In a letter coordinated by Greenpeace UK, the environmental campaign group, and Liberate Tate, which campaigns against fossil fuel industry involvement in the arts, they said: “As artists, art workers and art historians, we are concerned by the courts’ defence of a false notion of artistic purity in their judgment and sentencing.

“Art can be, and frequently is, iconoclasm. These activists should not receive custodial sentences for an act that connects entirely to the artistic canon.”

Such iconoclasm had been a recognised part of art practice for more than 120 years, they argue, citing the work of the Dadaists, Gustav Metzger, Jake and Dinos Chapman, and Banksy, among others. “The work of all these iconoclasts, often far more physically destructive than the work of JSO, is now venerated in museums around the world.”

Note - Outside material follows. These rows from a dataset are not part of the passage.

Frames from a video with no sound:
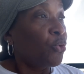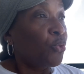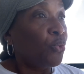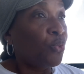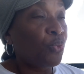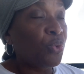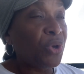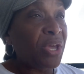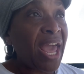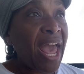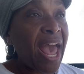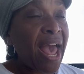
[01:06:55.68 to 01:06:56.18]

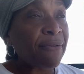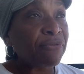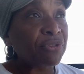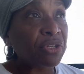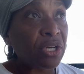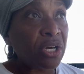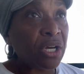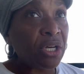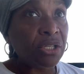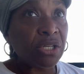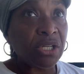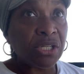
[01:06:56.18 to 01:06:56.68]
We have to
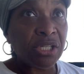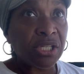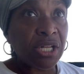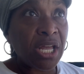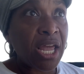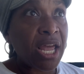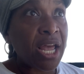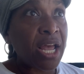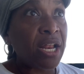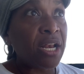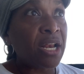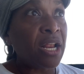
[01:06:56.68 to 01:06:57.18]

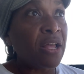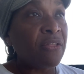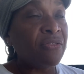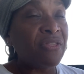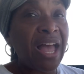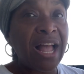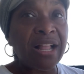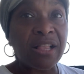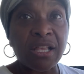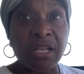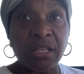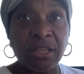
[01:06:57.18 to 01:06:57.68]
understand
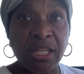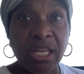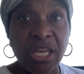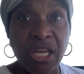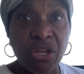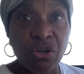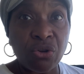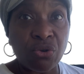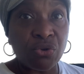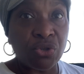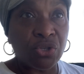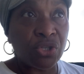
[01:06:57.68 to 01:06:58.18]
that the
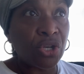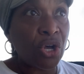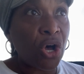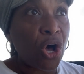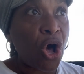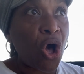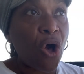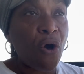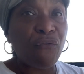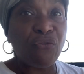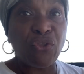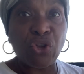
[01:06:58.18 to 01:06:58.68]
leaders
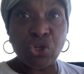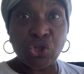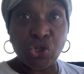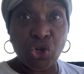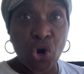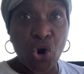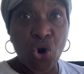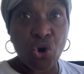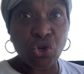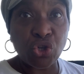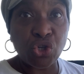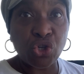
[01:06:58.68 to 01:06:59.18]
of the
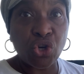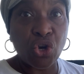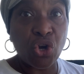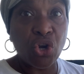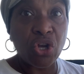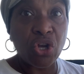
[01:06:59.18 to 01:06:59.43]
church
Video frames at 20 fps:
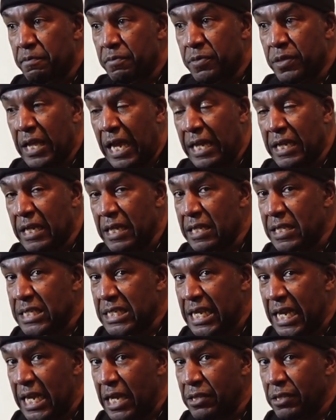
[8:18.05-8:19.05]
they didn't
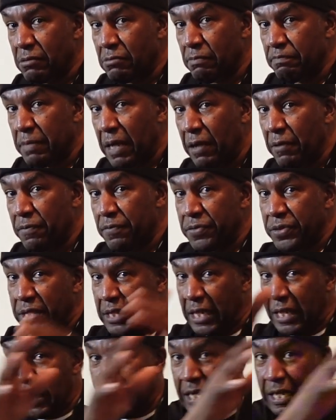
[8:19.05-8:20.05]
tell them about the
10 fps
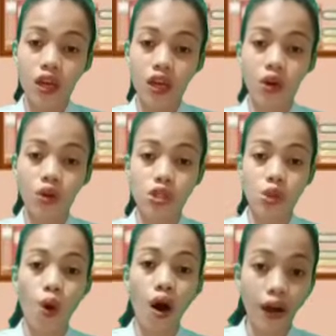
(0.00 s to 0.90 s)
It
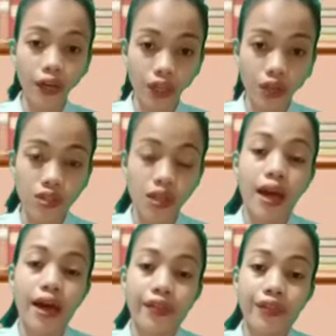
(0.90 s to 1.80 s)
also argues
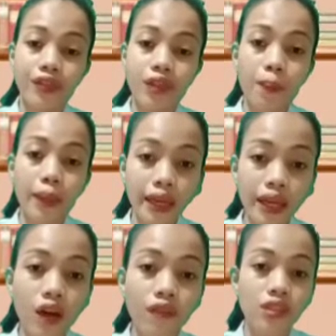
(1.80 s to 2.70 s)
that the
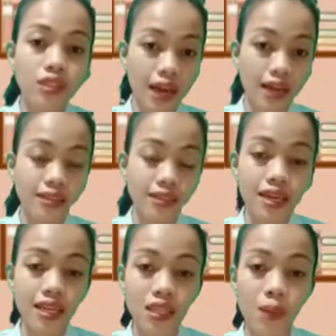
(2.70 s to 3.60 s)
meaning of the text
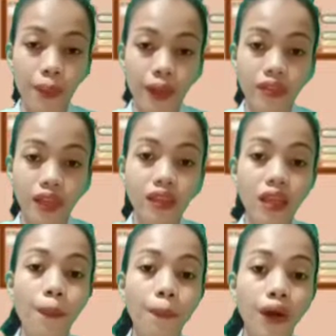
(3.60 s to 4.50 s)
is dependent
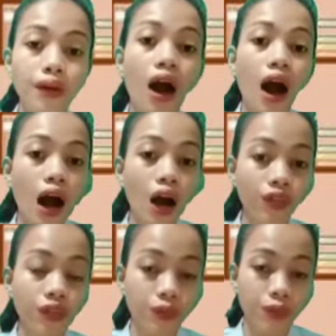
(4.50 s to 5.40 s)
upon
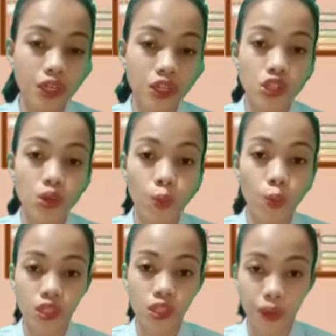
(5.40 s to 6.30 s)
how the readers
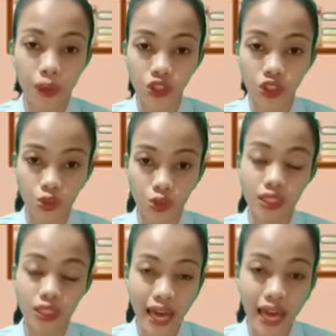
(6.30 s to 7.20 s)
respond to
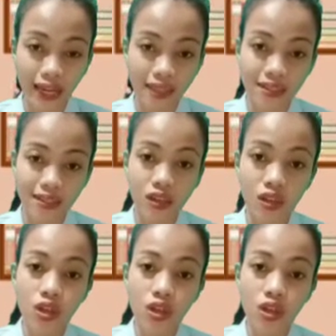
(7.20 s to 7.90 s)
the text.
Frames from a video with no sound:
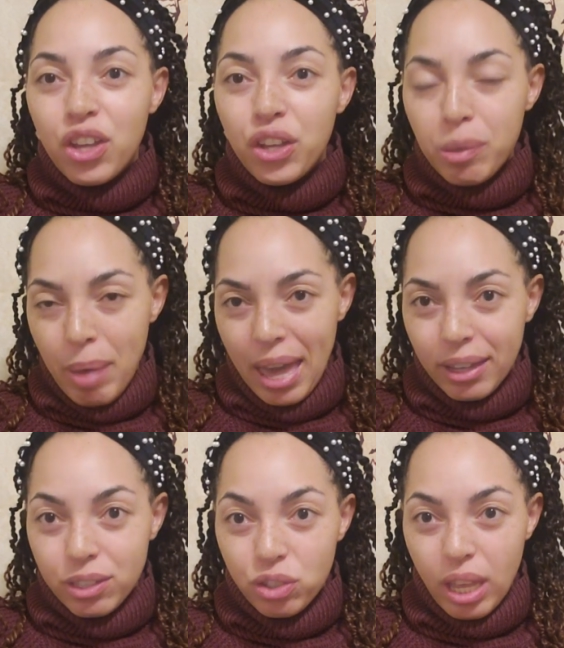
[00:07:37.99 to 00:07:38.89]
good
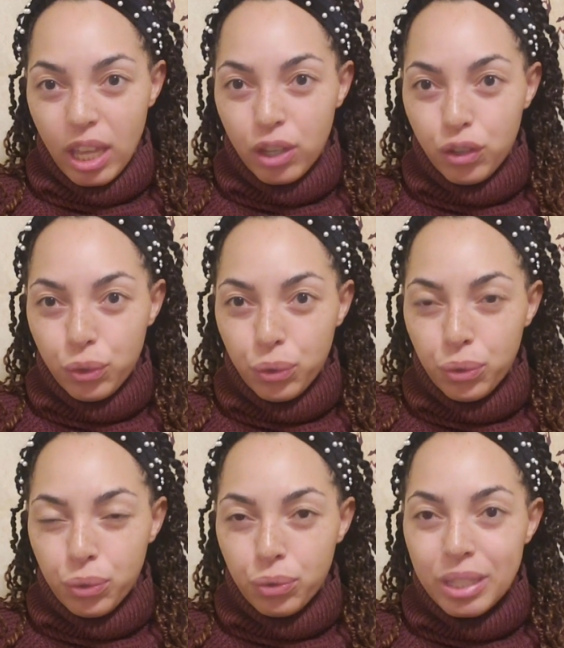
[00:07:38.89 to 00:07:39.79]
package that
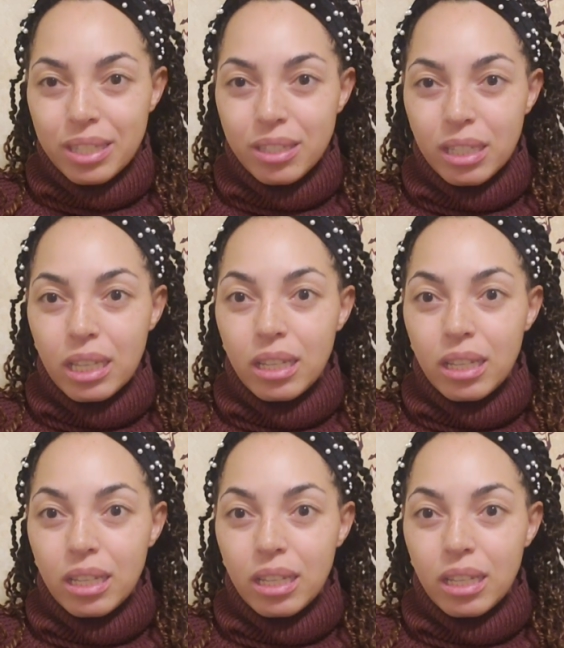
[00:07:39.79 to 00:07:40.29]
includes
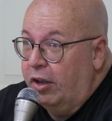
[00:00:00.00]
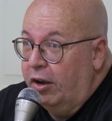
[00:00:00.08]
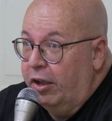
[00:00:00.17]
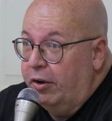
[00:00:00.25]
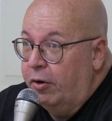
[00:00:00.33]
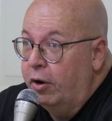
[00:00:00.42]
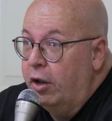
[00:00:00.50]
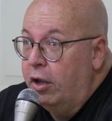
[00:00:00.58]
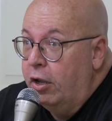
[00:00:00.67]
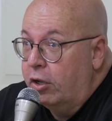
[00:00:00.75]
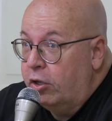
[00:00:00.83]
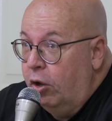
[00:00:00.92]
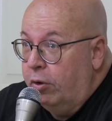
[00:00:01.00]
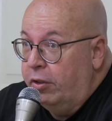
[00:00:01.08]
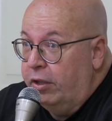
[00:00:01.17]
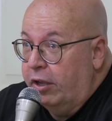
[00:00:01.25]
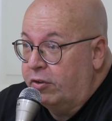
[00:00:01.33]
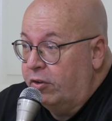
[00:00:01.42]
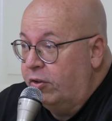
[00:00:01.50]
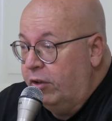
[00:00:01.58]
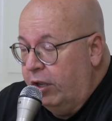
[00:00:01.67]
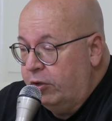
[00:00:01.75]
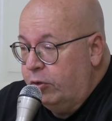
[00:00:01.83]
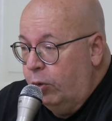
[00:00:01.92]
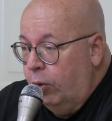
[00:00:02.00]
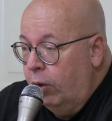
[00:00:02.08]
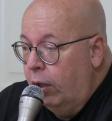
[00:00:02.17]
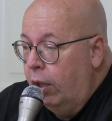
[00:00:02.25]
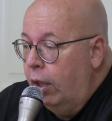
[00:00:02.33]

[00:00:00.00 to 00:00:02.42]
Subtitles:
and later Conan the Existential.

“Plummer and Holland’s protest might have given a nod to art history by using Campbell’s soup instead of Heinz,” the letter said, but it nevertheless belongs to the same “well-established tradition of creative iconoclasm”.

“On September the 27th, Judge Hehir should refrain from punishing Plummer and Holland with custodial sentences for upholding a centuries-old tradition of calling on our social conscience through art.”

Areeba Hamid, a co-executive director of Greenpeace UK, said: “We sincerely hope the judge will listen carefully to the artists’ arguments. We need to stop locking away peaceful protesters in our overcrowded prisons simply for raising the alarm on a burning planet.”

Darren Sutton, from Liberate Tate, said: “When Liberate Tate started making performance interventions to protest BP sponsorship of Tate in 2010, while the Deepwater Horizon disaster raged, we were dismissed as irreverent outsiders as we spilled oil-like molasses on pristine Tate marble.

“Now, 14 years on, our campaign is long won, museum and gallery directors vie for the strength of their position on tackling climate change, and all but one have shunned oil sponsorship.

“The initial reaction to soup thrown will undoubtedly shift as we as a society catch up with the threat climate change poses to our way of life. Phoebe and Anna’s act will be seen as the poetic protest it surely is, unworthy of custodial punishment.”